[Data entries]
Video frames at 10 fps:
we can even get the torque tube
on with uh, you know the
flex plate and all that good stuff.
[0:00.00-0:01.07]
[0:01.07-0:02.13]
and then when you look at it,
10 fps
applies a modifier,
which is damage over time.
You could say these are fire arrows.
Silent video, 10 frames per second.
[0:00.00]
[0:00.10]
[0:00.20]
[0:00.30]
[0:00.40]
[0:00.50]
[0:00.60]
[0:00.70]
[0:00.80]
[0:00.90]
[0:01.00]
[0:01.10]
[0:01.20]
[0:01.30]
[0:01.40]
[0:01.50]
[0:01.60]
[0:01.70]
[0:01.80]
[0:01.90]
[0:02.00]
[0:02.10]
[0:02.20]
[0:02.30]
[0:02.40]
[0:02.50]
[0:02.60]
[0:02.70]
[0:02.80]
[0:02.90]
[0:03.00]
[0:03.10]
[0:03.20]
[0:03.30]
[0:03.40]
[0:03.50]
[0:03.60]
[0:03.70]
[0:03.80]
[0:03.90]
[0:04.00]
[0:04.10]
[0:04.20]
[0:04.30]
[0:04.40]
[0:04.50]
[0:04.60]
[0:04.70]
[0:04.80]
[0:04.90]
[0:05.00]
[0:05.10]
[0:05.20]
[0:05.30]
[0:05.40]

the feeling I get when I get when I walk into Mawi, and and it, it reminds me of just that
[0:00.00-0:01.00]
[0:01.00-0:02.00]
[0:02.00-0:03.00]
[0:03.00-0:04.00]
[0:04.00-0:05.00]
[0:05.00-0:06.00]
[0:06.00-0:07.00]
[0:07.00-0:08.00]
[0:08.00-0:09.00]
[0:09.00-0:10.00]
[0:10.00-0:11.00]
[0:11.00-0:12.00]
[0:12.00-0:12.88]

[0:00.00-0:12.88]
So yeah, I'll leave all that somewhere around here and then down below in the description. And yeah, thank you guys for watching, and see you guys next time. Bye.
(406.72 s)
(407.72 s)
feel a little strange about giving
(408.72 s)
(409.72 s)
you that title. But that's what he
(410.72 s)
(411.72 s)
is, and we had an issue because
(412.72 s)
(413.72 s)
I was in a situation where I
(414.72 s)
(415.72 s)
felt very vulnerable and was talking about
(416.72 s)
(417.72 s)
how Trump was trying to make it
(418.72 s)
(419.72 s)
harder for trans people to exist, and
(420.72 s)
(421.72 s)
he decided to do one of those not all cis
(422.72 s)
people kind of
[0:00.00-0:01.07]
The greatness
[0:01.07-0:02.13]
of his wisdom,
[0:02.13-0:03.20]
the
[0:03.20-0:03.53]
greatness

WHAT TO DO:
From the records above, please extract every line and repeat it exactly.

RESULT FOR THIS TASK:
Video frames at 10 fps:
we can even get the torque tube
on with uh, you know the
flex plate and all that good stuff.
[0:00.00-0:01.07]
[0:01.07-0:02.13]
and then when you look at it,
10 fps
applies a modifier,
which is damage over time.
You could say these are fire arrows.
Silent video, 10 frames per second.
[0:00.00]
[0:00.10]
[0:00.20]
[0:00.30]
[0:00.40]
[0:00.50]
[0:00.60]
[0:00.70]
[0:00.80]
[0:00.90]
[0:01.00]
[0:01.10]
[0:01.20]
[0:01.30]
[0:01.40]
[0:01.50]
[0:01.60]
[0:01.70]
[0:01.80]
[0:01.90]
[0:02.00]
[0:02.10]
[0:02.20]
[0:02.30]
[0:02.40]
[0:02.50]
[0:02.60]
[0:02.70]
[0:02.80]
[0:02.90]
[0:03.00]
[0:03.10]
[0:03.20]
[0:03.30]
[0:03.40]
[0:03.50]
[0:03.60]
[0:03.70]
[0:03.80]
[0:03.90]
[0:04.00]
[0:04.10]
[0:04.20]
[0:04.30]
[0:04.40]
[0:04.50]
[0:04.60]
[0:04.70]
[0:04.80]
[0:04.90]
[0:05.00]
[0:05.10]
[0:05.20]
[0:05.30]
[0:05.40]

the feeling I get when I get when I walk into Mawi, and and it, it reminds me of just that
[0:00.00-0:01.00]
[0:01.00-0:02.00]
[0:02.00-0:03.00]
[0:03.00-0:04.00]
[0:04.00-0:05.00]
[0:05.00-0:06.00]
[0:06.00-0:07.00]
[0:07.00-0:08.00]
[0:08.00-0:09.00]
[0:09.00-0:10.00]
[0:10.00-0:11.00]
[0:11.00-0:12.00]
[0:12.00-0:12.88]

[0:00.00-0:12.88]
So yeah, I'll leave all that somewhere around here and then down below in the description. And yeah, thank you guys for watching, and see you guys next time. Bye.
(406.72 s)
(407.72 s)
feel a little strange about giving
(408.72 s)
(409.72 s)
you that title. But that's what he
(410.72 s)
(411.72 s)
is, and we had an issue because
(412.72 s)
(413.72 s)
I was in a situation where I
(414.72 s)
(415.72 s)
felt very vulnerable and was talking about
(416.72 s)
(417.72 s)
how Trump was trying to make it
(418.72 s)
(419.72 s)
harder for trans people to exist, and
(420.72 s)
(421.72 s)
he decided to do one of those not all cis
(422.72 s)
people kind of
[0:00.00-0:01.07]
The greatness
[0:01.07-0:02.13]
of his wisdom,
[0:02.13-0:03.20]
the
[0:03.20-0:03.53]
greatness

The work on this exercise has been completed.